Dataset records
========================

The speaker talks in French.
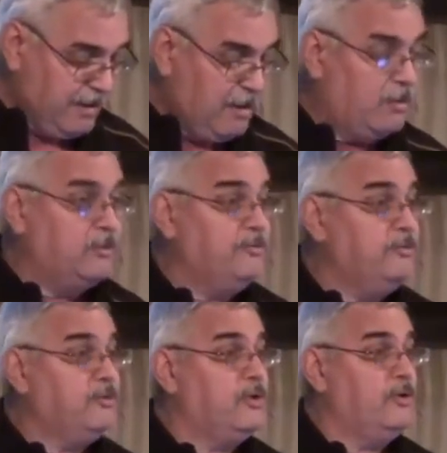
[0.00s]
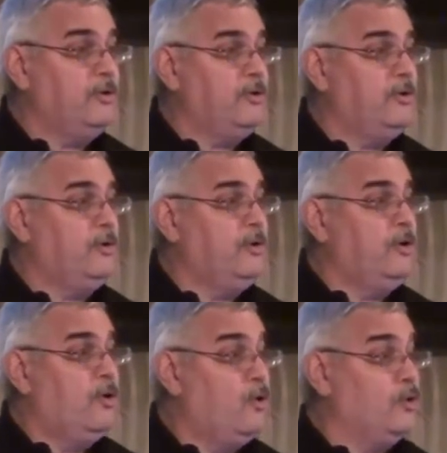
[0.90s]
On a vu que
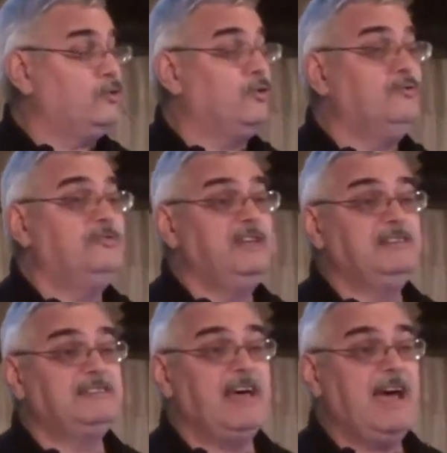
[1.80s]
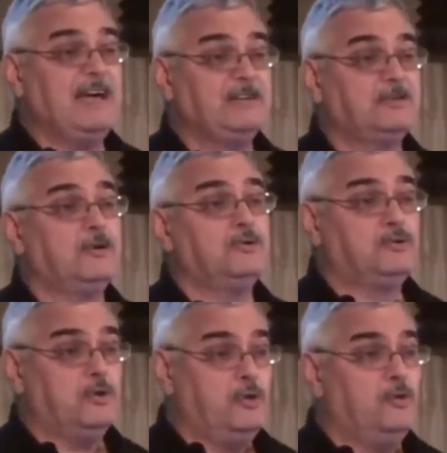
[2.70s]
on retrouve des sages
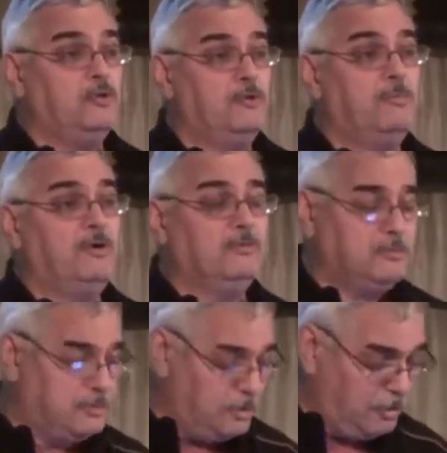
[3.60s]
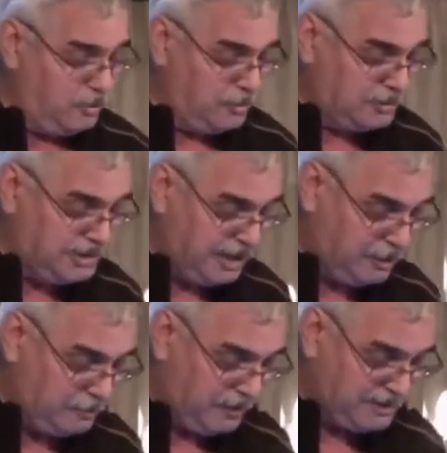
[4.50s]
selon le monde, selon le
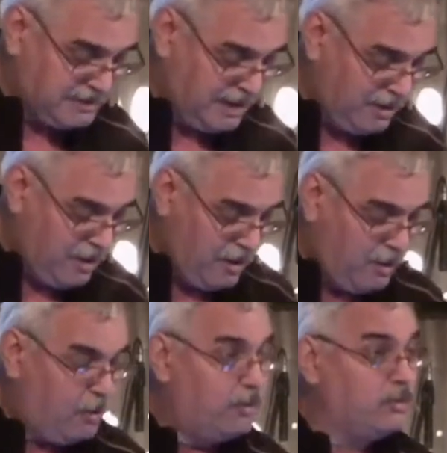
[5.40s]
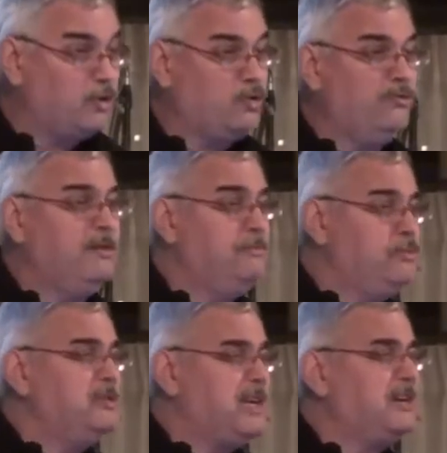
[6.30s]
siècle présent. On retrouve des
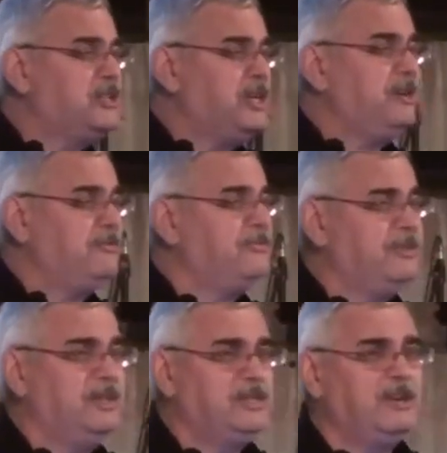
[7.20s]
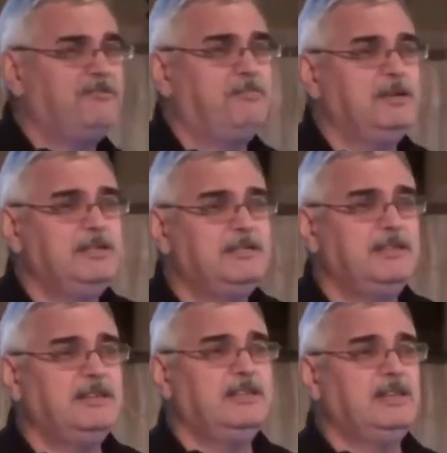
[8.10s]
puissants chefs, des chefs
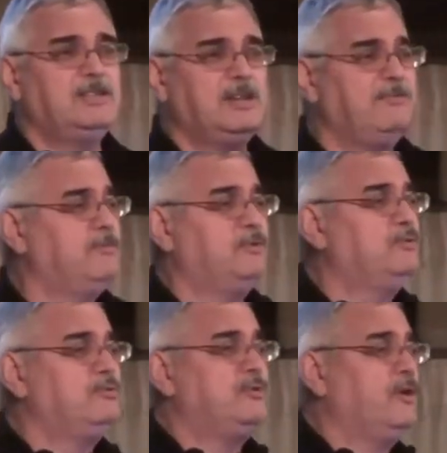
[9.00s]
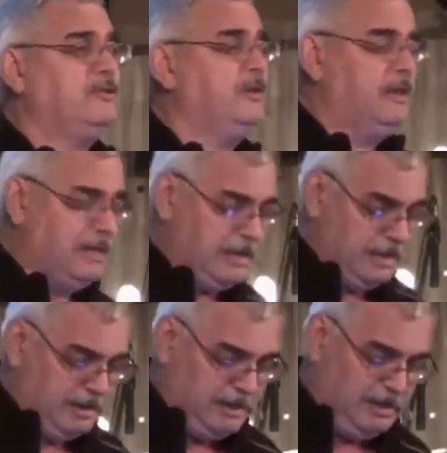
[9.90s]
politiques, des chefs de toutes sortes,
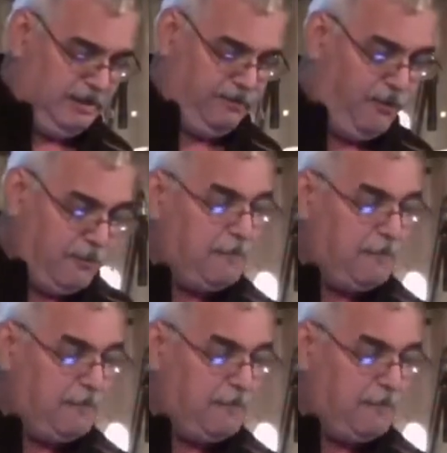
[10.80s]
qui font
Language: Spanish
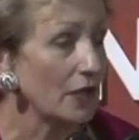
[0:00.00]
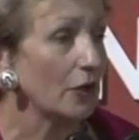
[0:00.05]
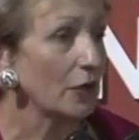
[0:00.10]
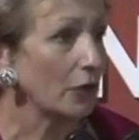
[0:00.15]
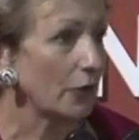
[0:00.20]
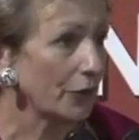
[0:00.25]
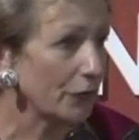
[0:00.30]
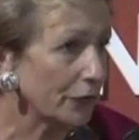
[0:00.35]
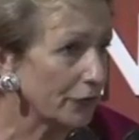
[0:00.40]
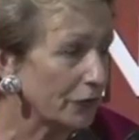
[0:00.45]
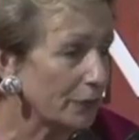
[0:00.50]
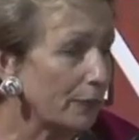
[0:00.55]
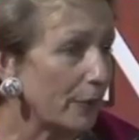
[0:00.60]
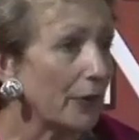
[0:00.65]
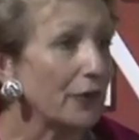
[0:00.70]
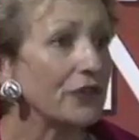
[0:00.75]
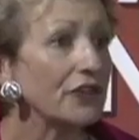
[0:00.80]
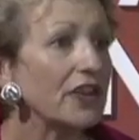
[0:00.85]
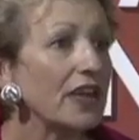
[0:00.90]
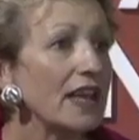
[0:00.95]
con sus
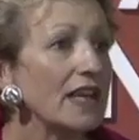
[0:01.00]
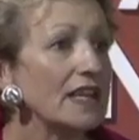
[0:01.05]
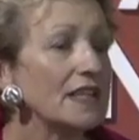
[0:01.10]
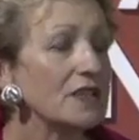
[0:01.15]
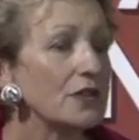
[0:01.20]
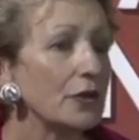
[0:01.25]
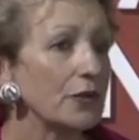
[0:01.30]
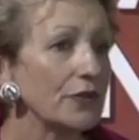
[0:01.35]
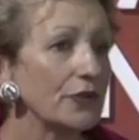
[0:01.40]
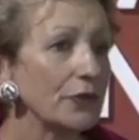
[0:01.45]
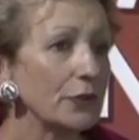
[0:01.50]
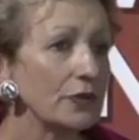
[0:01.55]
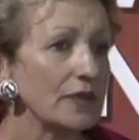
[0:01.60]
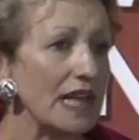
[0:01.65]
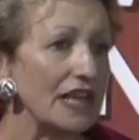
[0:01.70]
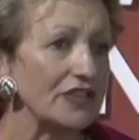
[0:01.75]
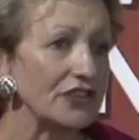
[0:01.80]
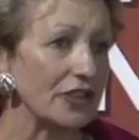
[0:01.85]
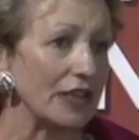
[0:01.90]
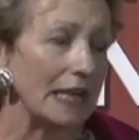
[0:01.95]
bosques, con su
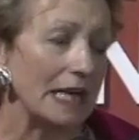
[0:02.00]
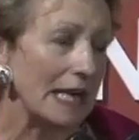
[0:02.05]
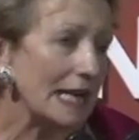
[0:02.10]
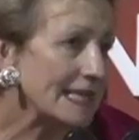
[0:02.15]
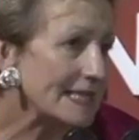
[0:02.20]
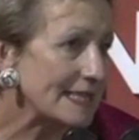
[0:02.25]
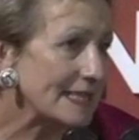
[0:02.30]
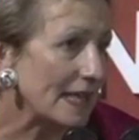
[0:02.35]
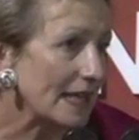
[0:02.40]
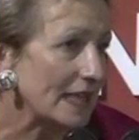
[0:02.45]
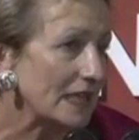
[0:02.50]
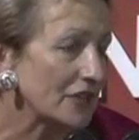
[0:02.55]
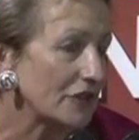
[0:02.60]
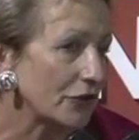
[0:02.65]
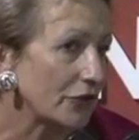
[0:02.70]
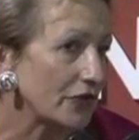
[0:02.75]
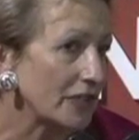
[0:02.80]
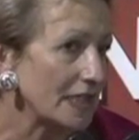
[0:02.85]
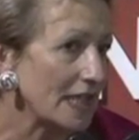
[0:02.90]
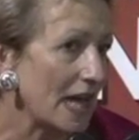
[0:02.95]
naturaleza
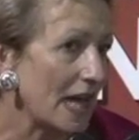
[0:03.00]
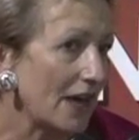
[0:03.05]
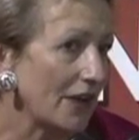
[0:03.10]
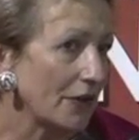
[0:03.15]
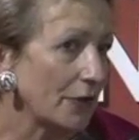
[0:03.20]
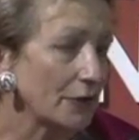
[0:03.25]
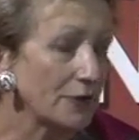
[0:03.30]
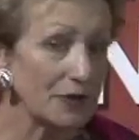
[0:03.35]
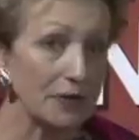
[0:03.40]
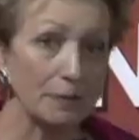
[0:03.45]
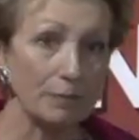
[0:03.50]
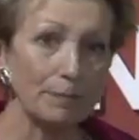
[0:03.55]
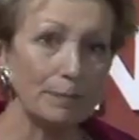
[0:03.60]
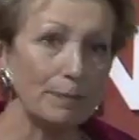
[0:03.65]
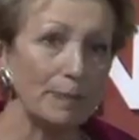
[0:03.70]
extraordinaria y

========================

= Work task =
Transcribe the records above exactly, leaving out every picture.

= Exercise result =
The speaker talks in French.
[0.00s]
[0.90s]
On a vu que
[1.80s]
[2.70s]
on retrouve des sages
[3.60s]
[4.50s]
selon le monde, selon le
[5.40s]
[6.30s]
siècle présent. On retrouve des
[7.20s]
[8.10s]
puissants chefs, des chefs
[9.00s]
[9.90s]
politiques, des chefs de toutes sortes,
[10.80s]
qui font
Language: Spanish
[0:00.00]
[0:00.05]
[0:00.10]
[0:00.15]
[0:00.20]
[0:00.25]
[0:00.30]
[0:00.35]
[0:00.40]
[0:00.45]
[0:00.50]
[0:00.55]
[0:00.60]
[0:00.65]
[0:00.70]
[0:00.75]
[0:00.80]
[0:00.85]
[0:00.90]
[0:00.95]
con sus
[0:01.00]
[0:01.05]
[0:01.10]
[0:01.15]
[0:01.20]
[0:01.25]
[0:01.30]
[0:01.35]
[0:01.40]
[0:01.45]
[0:01.50]
[0:01.55]
[0:01.60]
[0:01.65]
[0:01.70]
[0:01.75]
[0:01.80]
[0:01.85]
[0:01.90]
[0:01.95]
bosques, con su
[0:02.00]
[0:02.05]
[0:02.10]
[0:02.15]
[0:02.20]
[0:02.25]
[0:02.30]
[0:02.35]
[0:02.40]
[0:02.45]
[0:02.50]
[0:02.55]
[0:02.60]
[0:02.65]
[0:02.70]
[0:02.75]
[0:02.80]
[0:02.85]
[0:02.90]
[0:02.95]
naturaleza
[0:03.00]
[0:03.05]
[0:03.10]
[0:03.15]
[0:03.20]
[0:03.25]
[0:03.30]
[0:03.35]
[0:03.40]
[0:03.45]
[0:03.50]
[0:03.55]
[0:03.60]
[0:03.65]
[0:03.70]
extraordinaria y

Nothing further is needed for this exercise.